OVER 50? You should know about Polymyalgia rheumatica (or PMR).
Polymyalgia rheumatica (or PMR) is a condition which we often see in clinic because it presents in a very similar way to a sudden onset of neck or shoulder or hip pain. Polymyalgia Rheumatica does respond well to treatment but it is important to appreciate the difference between it and general aches and pains. Furthermore it is quite often missed by GP’s. This is significant because PMR can come with complications in a low percentage of cases. It’s estimated 1 in every 1,200 people in the UK develop the condition every year. However I have to say I personally feel the incidence rate is possible higher. The cause of PMR is unknown, but a combination of genetic and environmental factors is thought to be responsible.
The official definition of PMR is as follows. ‘PMR is an inflammatory rheumatological syndrome that manifests as pain and morning stiffness involving the neck, shoulder girdle, and/or pelvic girdle in individuals older than age 50 years. Peripheral musculoskeletal involvement may also be present’.
So what is the difference between Polymyalgia Rheumatica and a typical musculoskeletal (MSK) complaint?
PMR is rarely seen in patients younger than 50. Ladies are twice as likely to develop PMR as men. It is usually accompanied by painful stiffness, which is often worse in the morning, especially in your shoulders and hips and in many cases it can affect both left and right sides at the same time. Polymyalgia Rheumatica appears suddenly over a week or two and is unusual in that it is often worse when resting and improves with activity (i.e. the opposite of an MSK presentation) Unlike a normal MSK presentation it can also be accompanied by;
- feeling unwell
- a slight fever
- weight loss
- overwhelming tiredness
- feeling low, anxious or depressed.
It is very important to appreciate that About 15% to 20% of patients with PMR have giant cell arteritis (GCA).
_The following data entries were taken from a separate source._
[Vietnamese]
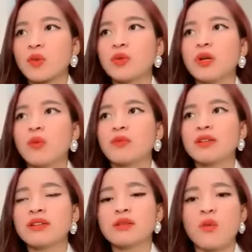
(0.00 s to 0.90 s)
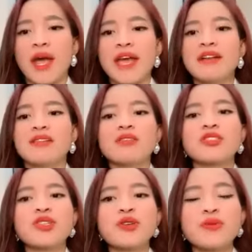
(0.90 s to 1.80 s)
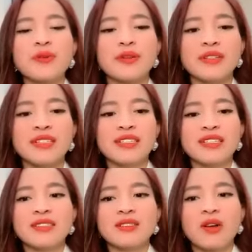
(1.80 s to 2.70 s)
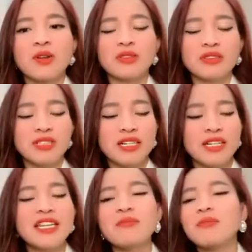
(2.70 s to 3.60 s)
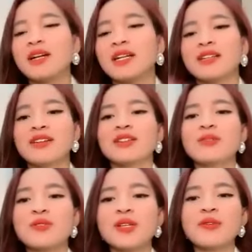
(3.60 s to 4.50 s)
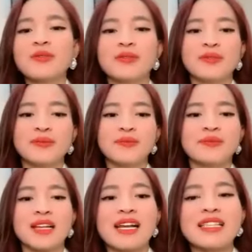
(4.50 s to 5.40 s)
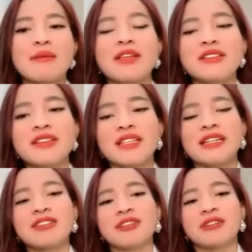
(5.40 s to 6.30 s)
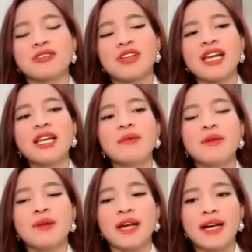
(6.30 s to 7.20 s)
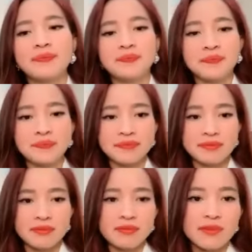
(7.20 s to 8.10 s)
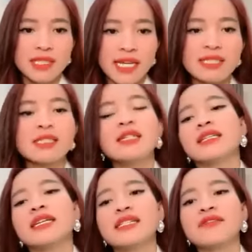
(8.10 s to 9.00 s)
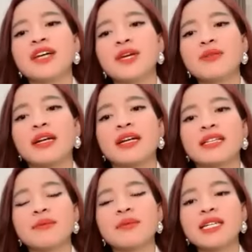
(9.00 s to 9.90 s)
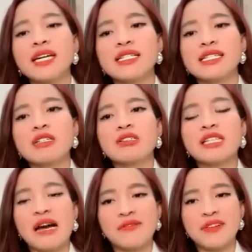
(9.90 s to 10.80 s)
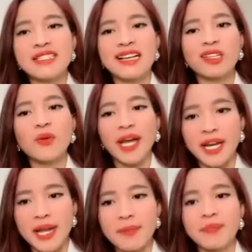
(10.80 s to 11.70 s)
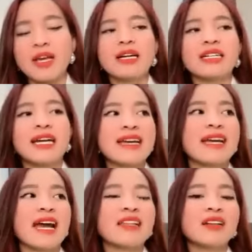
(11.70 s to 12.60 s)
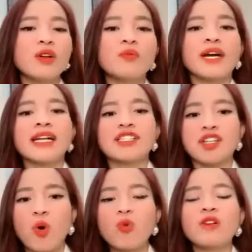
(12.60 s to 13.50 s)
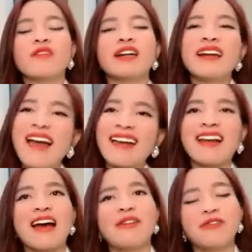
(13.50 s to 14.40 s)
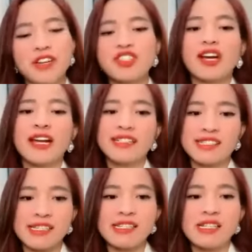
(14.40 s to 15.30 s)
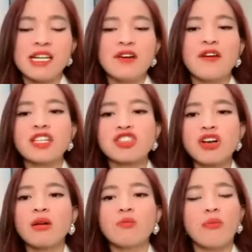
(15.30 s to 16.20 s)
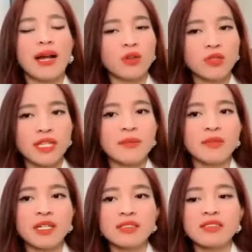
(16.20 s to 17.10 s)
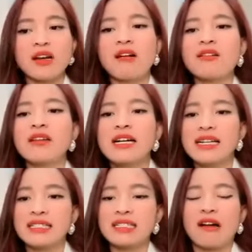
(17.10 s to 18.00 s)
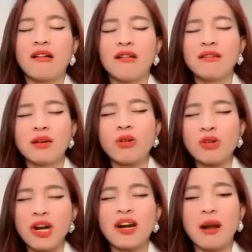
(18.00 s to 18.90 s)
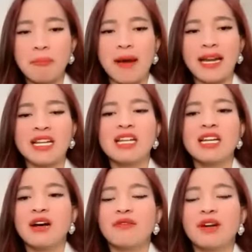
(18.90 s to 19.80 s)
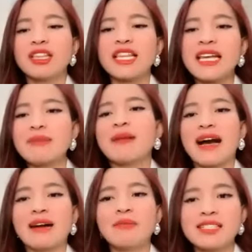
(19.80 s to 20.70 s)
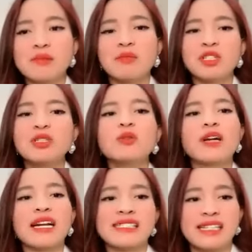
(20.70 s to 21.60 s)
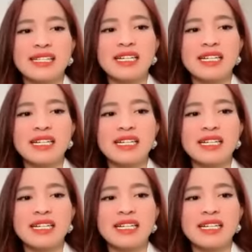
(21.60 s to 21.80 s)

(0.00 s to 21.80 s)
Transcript: Cuối cùng nó khỏe được có một xíu, nó được yên bình có được chút xíu. Các anh chị, bao nhiêu sinh chị đã từng trải nghiệm điều này à? Vậy thì anh chị phải hiểu rằng là tiềm thức các anh chị nó sẽ làm việc sáng tối ngày đêm, kể cả những lúc mà các anh chị ngủ nó vẫn đang làm việc cho các anh chị. Và sức mạnh của tiềm thức nó nó nó rất là mạnh và nó tiềm ẩn bên trong người của các anh chị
In GCA the arteries in the head and neck become inflamed.
What you Should Know about Giant Cell Arteritis
Symptoms of giant cell arteritis include:
•a severe headache that develops suddenly – your scalp may also feel sore or tender
•pain in the jaw muscles when eating
•problems with sight – such as double vision or loss of vision
If you have any of these symptoms, it is important to contact your GP immediately,
Diagnosis is made via a case history and with blood tests which look at the erythrocyte sedimentation rate (ESR) and or the C-reactive protein (CRP) test.
Both of these blood tests give a broad indication that there is some inflammation going on in the body.
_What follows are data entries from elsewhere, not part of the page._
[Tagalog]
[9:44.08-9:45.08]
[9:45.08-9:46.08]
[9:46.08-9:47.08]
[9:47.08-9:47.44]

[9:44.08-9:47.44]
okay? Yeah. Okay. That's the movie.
Many conditions cause the ESR and CRP to change, so a number of other tests may have to be performed to exclude those that can be mistaken for PMR.
Once confirmed, PMR is treated using corticosteroids and rapid improvement often occurs within 24 to 72 hours with a low-dose prednisolone. You’ll initially be prescribed a moderate dose of prednisolone, which will be gradually reduced over time.
Most people with PMR will need to take a course of corticosteroid treatment that lasts 18 months to two years to prevent their symptoms returning.